Multifocal IOLs are used in an attempt to simultaneously provide good distance and near vision in a pseudophakic patient. Various designs have been tried to achieve this multifocality, but the designs fall into two categories: refractive multifocal and diffractive multifocal. Refractive multifocals typically have a series of concentric zones with different optical powers. For example, the center and an annular region in the periphery of a multifocal IOL may have a power appropriate to correct for distance vision in a patient. In between these two zones is a region of higher optical power (an "add" power) that is appropriate for near vision. Implantation of these types of lenses produces two simultaneous images to be formed on the retina of the patient. One image has distant objects in focus and near objects out of focus, and the second image has distant objects out of focus and near objects in focus. It is up to the patient to accept the in-focus portions of both images and ignore the out-of-focus portions. Typically, these patients show losses in contrast sensitivity for distance vision, in exchange for improved near vision. Modulation of the number and dimensions of the near and distance zones in refractive IOLs has been performed by manufacturers in an attempt to optimize the performance of these lenses.

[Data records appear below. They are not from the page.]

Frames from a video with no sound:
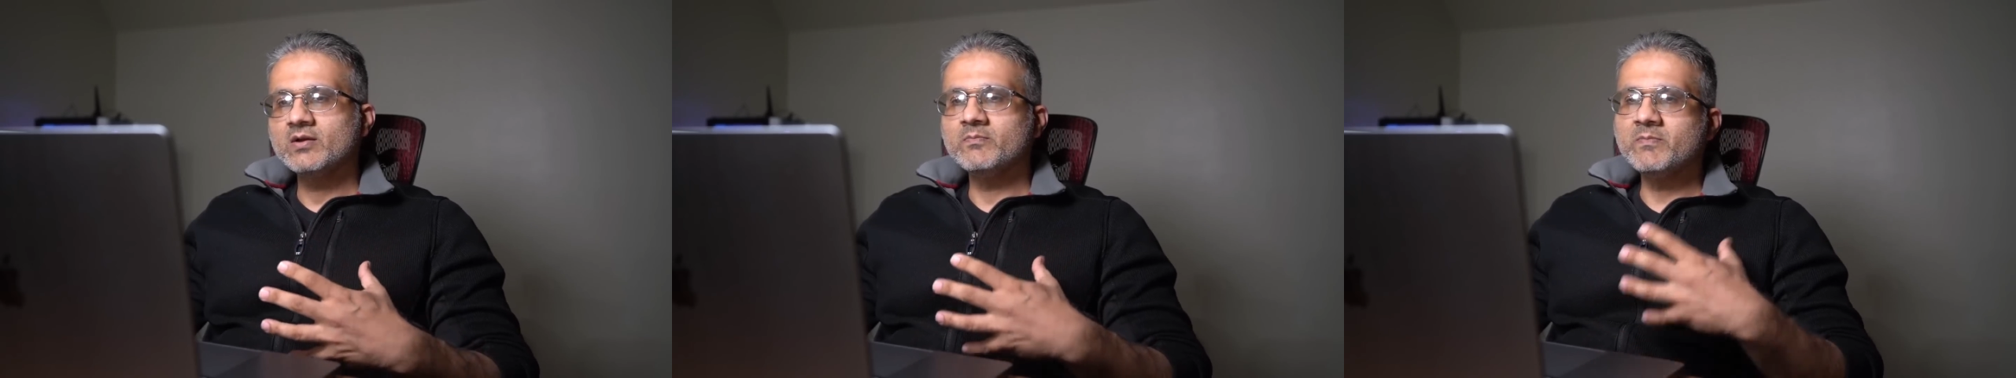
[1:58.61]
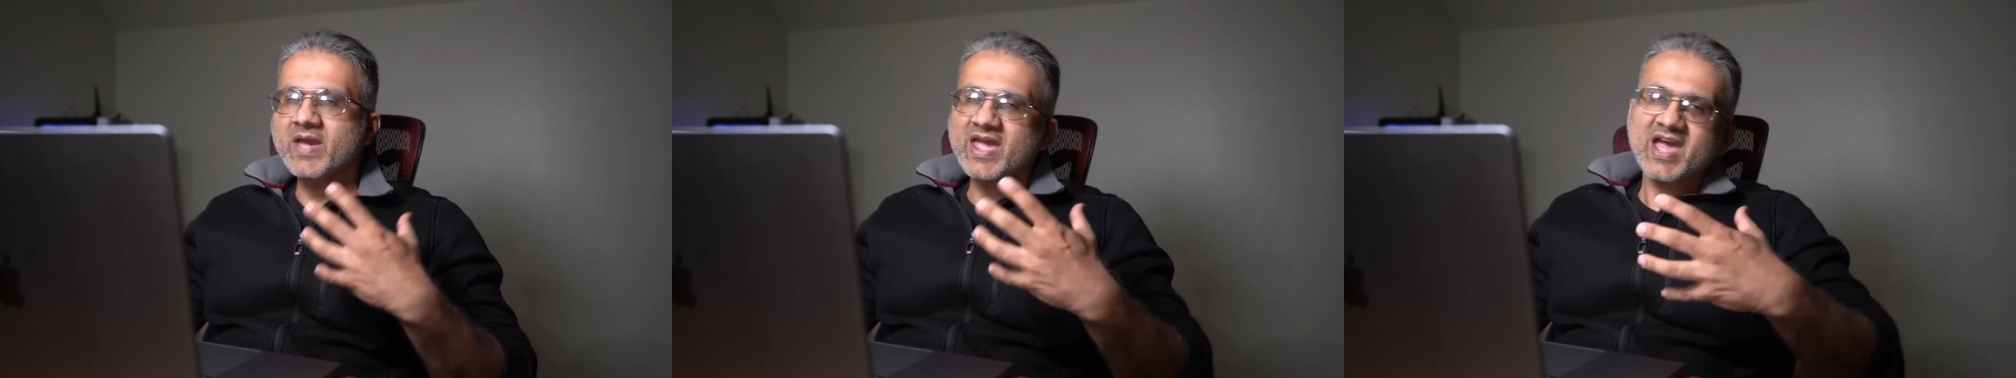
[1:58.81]

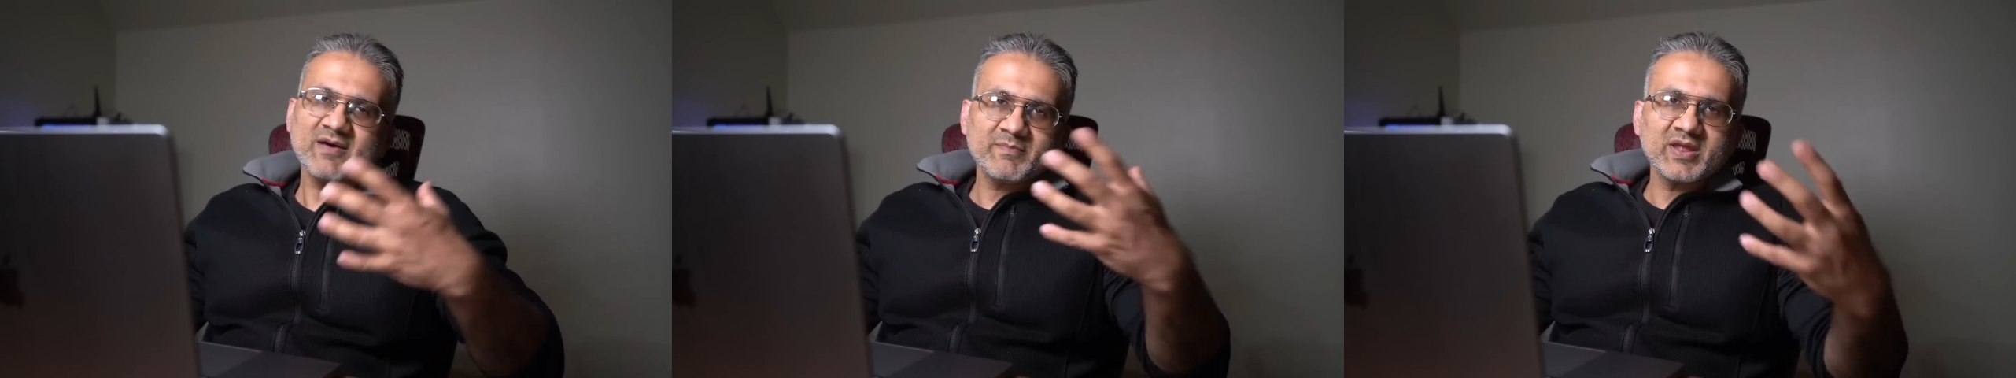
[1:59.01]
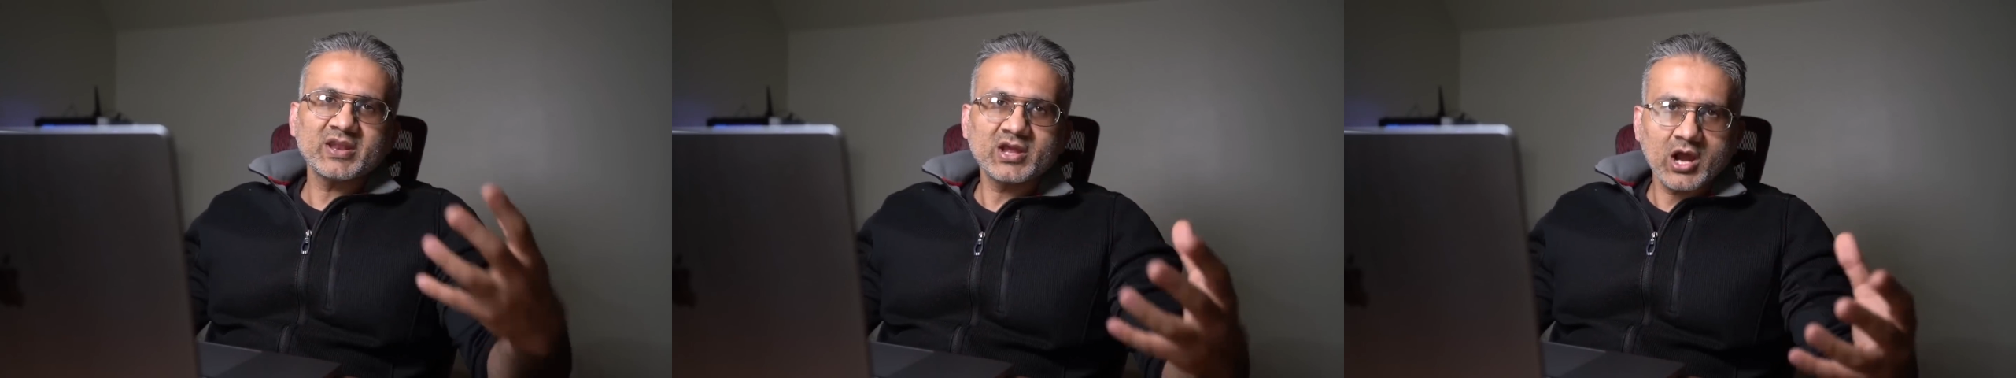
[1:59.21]
may
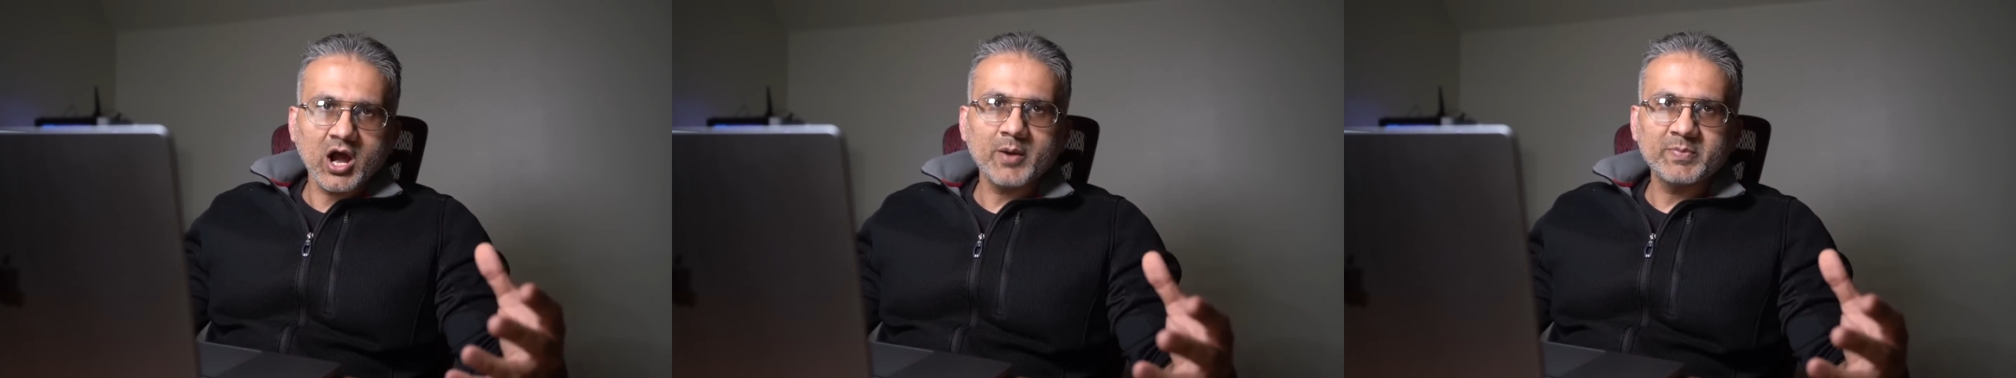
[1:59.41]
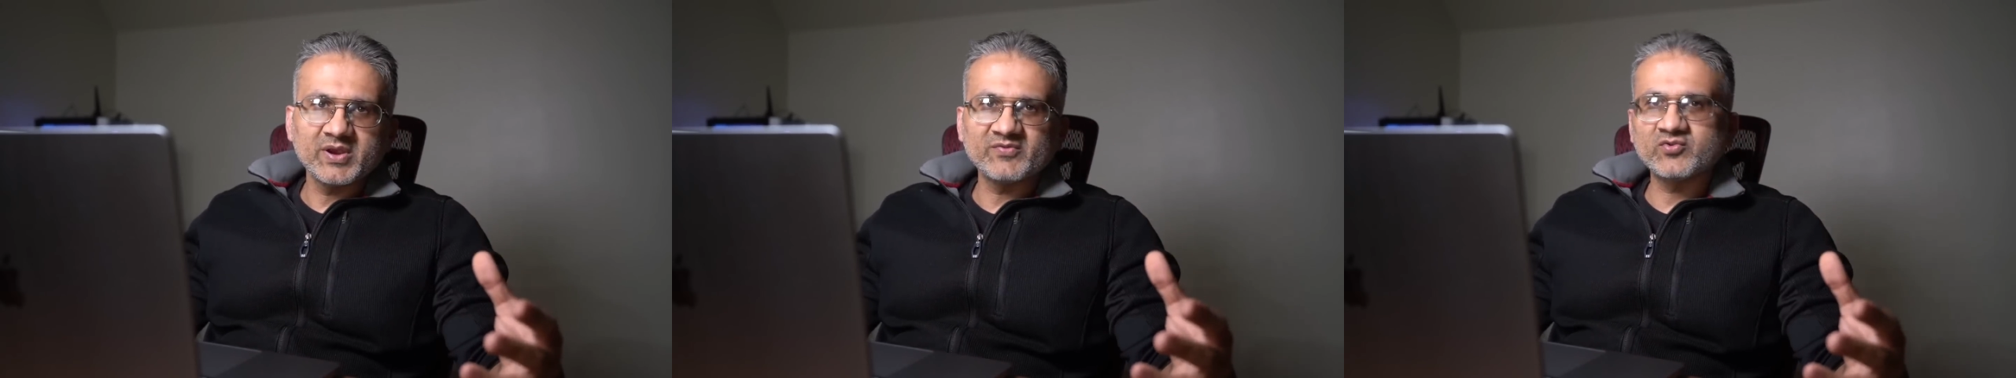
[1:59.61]
have been
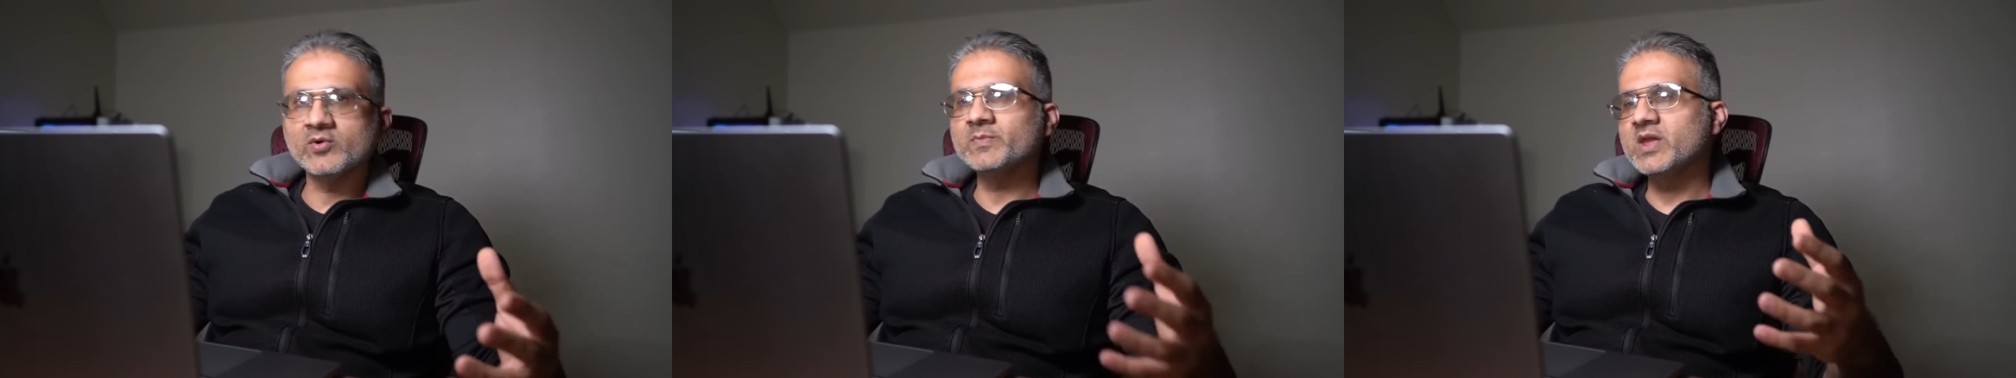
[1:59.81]
copied from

Diffractive IOLs take advantage of diffraction caused by small, closely spaced, annular grooves cut into the lens surface. The diffraction causes an infinite number of foci for the lens, but most of the power goes into the first two foci. By adjusting the spacing and shape of the grooves, the optical properties of the diffractive IOL can be adjusted to be suitable for a multifocal lens. These IOLs are associated with similar problems as refractive multifocal IOLs.

Accommodating IOLs

An advance in technology includes accommodating IOLs. These IOLs provide good distance, intermediate, and near vision by allowing the lens to shift position in the eye to adjust focus. This technology is based on the assumption that the ciliary muscle in older adults still functions properly, but the crystalline lens has become too stiff or large to accommodate properly. The new IOLs are designed with haptics that will cause the lens to move back and forth in the eye as the ciliary muscle puts pressure on the haptics. Several IOL designs of this type are currently in clinical trials and their success or failure is not yet known.

Light-Adjustable IOLs

Another emerging technology is light-adjustable IOLs. These lenses are made with a material that can change shape if exposed to ultraviolet light. The concept behind these lenses is to implant a lens that is close to the ideal power, and then adjust the lens power with ultraviolet light following the cataract procedure and appropriate healing. Once the lens has been adjusted to the proper power, it is "fixed" so that additional ultraviolet exposure cannot change the shape of the lens. This technology may also be able to correct for astigmatic errors and even aberrations in the eye.

References

  1. Retzlaff J. A new intraocular lens calculation formula. Am Intra-Ocular Implant Soc J. 1980;6:148-152.
  2. Sanders DR, Kraff MC. Improvement of intraocular lens power calculation using empirical data. Am Intra-Ocular Implant Soc J. 1980;6:263-267.
  3. Retzlaff J. Posterior chamber implant power calculation regression formulas. Am Intra-Ocular Implant Soc J. 1980;6:268-270.
  4. Sanders DR, Retzlaff J, Kraff MC. Comparison of the SRK II formula and other second-generation formulas. J Cataract Refract Surg. 1988;14:136-141.
  5. Holladay JT, Musgrove KH, Prager TC, Lewis JW, Chandler TY, Ruiz RS. A three-part system for refining intraocular lens power calculations. J Cataract Refract Surg. 1988;14:17-23.
  6. Retzlaff J, Sanders DR, Kraff MC. Development of the SRK/T intraocular lens implant power calculation formula. J Cataract Refract Surg. 1990;16:333-340.
  7. Koch DD, Liu JF, Hyde LL, Rock RL, Emery JM. Refractive complications of cataract surgery after radial keratotomy. Am J Ophthalmol. 1989;108:676-682.
  8. Celikkol L, Pavlopoulos G, Weinstein B, Celikkol G, Feldman ST. Calculation of intraocular lens power after radial keratotomy with computerized videokeratography. Am J Ophthalmol. 1995;120:739-750.